** Opening Records shown block **

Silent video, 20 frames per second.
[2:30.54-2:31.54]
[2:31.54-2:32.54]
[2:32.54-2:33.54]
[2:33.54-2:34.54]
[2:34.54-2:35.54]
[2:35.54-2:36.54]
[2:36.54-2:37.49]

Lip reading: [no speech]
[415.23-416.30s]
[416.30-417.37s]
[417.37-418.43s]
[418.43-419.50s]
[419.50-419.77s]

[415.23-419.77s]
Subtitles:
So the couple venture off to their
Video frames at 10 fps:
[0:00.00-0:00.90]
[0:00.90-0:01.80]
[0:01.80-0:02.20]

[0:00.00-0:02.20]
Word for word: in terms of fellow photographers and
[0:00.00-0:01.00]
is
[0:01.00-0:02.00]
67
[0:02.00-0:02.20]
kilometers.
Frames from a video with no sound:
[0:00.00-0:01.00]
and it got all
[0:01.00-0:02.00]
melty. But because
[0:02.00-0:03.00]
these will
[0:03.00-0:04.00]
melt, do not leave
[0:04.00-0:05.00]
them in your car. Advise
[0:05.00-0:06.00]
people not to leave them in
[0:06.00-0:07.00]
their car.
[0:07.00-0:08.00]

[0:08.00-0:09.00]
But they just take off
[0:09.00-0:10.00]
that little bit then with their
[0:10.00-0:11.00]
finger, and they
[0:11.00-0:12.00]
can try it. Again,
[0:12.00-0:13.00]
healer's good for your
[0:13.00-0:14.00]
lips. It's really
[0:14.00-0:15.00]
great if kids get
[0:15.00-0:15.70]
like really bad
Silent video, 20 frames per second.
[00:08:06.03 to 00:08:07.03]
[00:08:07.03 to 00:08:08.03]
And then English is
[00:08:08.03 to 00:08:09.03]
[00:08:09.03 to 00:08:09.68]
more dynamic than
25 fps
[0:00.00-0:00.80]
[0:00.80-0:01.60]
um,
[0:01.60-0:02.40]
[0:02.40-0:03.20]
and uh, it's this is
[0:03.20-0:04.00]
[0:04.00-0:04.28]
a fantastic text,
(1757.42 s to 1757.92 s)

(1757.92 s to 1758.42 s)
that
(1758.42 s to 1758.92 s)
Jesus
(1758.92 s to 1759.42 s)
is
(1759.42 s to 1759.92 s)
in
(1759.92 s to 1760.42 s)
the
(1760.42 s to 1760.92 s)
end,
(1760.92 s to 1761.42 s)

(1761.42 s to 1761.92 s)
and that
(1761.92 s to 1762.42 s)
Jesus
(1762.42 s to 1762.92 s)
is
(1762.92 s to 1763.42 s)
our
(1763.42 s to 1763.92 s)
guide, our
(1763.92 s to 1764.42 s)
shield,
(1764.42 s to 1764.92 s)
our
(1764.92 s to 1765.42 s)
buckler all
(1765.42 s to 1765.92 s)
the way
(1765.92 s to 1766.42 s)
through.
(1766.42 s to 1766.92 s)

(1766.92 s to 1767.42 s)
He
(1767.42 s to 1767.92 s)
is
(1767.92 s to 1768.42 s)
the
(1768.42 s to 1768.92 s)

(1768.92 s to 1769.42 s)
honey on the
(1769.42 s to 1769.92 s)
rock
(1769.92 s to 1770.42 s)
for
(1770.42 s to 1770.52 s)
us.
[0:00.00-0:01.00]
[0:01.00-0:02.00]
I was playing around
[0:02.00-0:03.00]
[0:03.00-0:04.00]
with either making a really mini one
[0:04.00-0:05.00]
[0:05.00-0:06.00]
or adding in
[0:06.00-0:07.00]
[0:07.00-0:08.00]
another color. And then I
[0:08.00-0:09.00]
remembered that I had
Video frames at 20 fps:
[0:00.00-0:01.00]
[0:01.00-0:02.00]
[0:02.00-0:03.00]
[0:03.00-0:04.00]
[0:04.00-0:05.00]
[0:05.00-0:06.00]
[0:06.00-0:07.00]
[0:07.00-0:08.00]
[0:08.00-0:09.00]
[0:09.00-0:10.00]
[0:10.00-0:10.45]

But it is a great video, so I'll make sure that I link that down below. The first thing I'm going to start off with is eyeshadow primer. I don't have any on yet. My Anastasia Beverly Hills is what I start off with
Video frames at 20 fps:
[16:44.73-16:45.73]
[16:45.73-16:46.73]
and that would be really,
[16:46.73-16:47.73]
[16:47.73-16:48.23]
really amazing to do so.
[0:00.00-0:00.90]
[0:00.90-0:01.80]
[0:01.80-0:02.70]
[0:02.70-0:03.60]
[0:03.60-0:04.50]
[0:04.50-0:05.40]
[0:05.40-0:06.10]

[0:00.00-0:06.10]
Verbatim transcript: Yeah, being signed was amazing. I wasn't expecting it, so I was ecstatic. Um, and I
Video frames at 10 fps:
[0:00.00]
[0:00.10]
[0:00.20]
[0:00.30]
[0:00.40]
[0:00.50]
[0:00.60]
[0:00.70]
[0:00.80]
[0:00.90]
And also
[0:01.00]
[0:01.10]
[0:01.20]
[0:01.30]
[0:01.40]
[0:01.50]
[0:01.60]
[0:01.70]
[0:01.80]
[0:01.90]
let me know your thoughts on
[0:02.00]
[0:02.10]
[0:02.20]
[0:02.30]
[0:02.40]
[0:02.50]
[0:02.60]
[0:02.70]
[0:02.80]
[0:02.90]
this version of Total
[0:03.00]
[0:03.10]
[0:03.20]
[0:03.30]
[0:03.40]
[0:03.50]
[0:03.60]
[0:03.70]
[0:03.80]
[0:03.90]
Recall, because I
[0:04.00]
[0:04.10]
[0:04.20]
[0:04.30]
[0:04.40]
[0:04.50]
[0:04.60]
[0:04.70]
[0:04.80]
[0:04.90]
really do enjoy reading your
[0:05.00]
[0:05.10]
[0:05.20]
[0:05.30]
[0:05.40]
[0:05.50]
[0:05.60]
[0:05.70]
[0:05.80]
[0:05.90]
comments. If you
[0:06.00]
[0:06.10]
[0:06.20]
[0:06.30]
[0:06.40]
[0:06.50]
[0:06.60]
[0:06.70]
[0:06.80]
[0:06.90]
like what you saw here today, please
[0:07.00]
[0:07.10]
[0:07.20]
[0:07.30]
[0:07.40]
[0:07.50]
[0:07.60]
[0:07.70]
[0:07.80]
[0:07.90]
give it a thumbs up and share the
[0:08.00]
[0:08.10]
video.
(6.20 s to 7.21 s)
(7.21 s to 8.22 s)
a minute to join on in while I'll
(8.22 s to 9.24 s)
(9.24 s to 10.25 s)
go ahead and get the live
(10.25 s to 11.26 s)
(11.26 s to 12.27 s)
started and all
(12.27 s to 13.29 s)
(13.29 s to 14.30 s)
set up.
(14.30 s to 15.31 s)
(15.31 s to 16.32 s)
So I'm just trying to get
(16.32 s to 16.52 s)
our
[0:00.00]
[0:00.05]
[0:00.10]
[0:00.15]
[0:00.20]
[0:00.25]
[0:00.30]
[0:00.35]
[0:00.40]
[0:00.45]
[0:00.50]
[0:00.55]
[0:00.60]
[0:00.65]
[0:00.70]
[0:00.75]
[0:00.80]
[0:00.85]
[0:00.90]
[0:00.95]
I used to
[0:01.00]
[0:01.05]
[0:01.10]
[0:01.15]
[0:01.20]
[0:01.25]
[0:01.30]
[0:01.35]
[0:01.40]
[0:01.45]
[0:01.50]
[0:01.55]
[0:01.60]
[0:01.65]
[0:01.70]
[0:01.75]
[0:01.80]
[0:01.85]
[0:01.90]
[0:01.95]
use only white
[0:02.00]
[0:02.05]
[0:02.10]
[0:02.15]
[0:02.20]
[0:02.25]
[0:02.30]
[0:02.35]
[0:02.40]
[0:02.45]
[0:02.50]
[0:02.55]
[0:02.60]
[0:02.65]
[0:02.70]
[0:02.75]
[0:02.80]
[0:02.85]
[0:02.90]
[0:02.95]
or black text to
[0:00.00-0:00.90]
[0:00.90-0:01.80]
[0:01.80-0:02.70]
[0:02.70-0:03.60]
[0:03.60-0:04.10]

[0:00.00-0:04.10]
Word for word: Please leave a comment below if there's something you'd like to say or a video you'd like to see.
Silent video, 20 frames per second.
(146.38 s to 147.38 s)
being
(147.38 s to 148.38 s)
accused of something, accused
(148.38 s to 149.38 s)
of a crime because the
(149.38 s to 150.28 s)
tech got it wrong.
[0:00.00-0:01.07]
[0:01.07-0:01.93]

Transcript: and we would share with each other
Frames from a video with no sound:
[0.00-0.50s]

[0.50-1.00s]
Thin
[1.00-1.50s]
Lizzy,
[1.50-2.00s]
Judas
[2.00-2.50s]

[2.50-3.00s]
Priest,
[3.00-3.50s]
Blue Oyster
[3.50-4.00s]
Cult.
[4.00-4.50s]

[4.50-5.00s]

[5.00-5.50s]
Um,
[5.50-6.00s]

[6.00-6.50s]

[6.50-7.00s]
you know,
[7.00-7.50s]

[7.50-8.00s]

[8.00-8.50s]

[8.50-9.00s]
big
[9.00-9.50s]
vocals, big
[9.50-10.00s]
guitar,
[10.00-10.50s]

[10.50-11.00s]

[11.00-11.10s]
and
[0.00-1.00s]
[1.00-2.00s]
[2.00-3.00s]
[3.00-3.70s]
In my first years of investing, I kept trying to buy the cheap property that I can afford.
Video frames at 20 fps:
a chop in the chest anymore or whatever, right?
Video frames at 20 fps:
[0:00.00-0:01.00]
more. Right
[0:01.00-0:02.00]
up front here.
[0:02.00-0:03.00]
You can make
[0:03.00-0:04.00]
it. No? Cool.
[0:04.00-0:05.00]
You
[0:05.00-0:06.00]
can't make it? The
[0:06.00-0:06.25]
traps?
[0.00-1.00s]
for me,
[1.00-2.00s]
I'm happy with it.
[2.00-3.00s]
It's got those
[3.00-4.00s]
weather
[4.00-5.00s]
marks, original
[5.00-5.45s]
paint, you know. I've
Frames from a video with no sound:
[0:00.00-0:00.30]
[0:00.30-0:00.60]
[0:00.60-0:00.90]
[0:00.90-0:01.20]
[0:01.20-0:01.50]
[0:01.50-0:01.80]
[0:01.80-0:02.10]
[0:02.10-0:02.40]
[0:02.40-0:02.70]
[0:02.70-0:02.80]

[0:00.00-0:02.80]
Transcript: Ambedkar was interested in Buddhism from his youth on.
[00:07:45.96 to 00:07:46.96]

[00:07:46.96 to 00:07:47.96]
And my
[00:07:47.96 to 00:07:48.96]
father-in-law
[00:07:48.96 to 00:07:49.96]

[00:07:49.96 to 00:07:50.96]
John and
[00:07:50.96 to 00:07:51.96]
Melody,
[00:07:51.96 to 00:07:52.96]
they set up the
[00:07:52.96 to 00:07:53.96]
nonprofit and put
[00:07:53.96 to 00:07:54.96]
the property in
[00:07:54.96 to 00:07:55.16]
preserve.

** Closing Records shown block **

▸ **Task objective**: Reproduce the lines word for word, starting at the one holding "[5.00-5.50s]" and ending at the final line of the material above.

▸ **Your solution**:
[5.00-5.50s]
Um,
[5.50-6.00s]

[6.00-6.50s]

[6.50-7.00s]
you know,
[7.00-7.50s]

[7.50-8.00s]

[8.00-8.50s]

[8.50-9.00s]
big
[9.00-9.50s]
vocals, big
[9.50-10.00s]
guitar,
[10.00-10.50s]

[10.50-11.00s]

[11.00-11.10s]
and
[0.00-1.00s]
[1.00-2.00s]
[2.00-3.00s]
[3.00-3.70s]
In my first years of investing, I kept trying to buy the cheap property that I can afford.
Video frames at 20 fps:
a chop in the chest anymore or whatever, right?
Video frames at 20 fps:
[0:00.00-0:01.00]
more. Right
[0:01.00-0:02.00]
up front here.
[0:02.00-0:03.00]
You can make
[0:03.00-0:04.00]
it. No? Cool.
[0:04.00-0:05.00]
You
[0:05.00-0:06.00]
can't make it? The
[0:06.00-0:06.25]
traps?
[0.00-1.00s]
for me,
[1.00-2.00s]
I'm happy with it.
[2.00-3.00s]
It's got those
[3.00-4.00s]
weather
[4.00-5.00s]
marks, original
[5.00-5.45s]
paint, you know. I've
Frames from a video with no sound:
[0:00.00-0:00.30]
[0:00.30-0:00.60]
[0:00.60-0:00.90]
[0:00.90-0:01.20]
[0:01.20-0:01.50]
[0:01.50-0:01.80]
[0:01.80-0:02.10]
[0:02.10-0:02.40]
[0:02.40-0:02.70]
[0:02.70-0:02.80]

[0:00.00-0:02.80]
Transcript: Ambedkar was interested in Buddhism from his youth on.
[00:07:45.96 to 00:07:46.96]

[00:07:46.96 to 00:07:47.96]
And my
[00:07:47.96 to 00:07:48.96]
father-in-law
[00:07:48.96 to 00:07:49.96]

[00:07:49.96 to 00:07:50.96]
John and
[00:07:50.96 to 00:07:51.96]
Melody,
[00:07:51.96 to 00:07:52.96]
they set up the
[00:07:52.96 to 00:07:53.96]
nonprofit and put
[00:07:53.96 to 00:07:54.96]
the property in
[00:07:54.96 to 00:07:55.16]
preserve.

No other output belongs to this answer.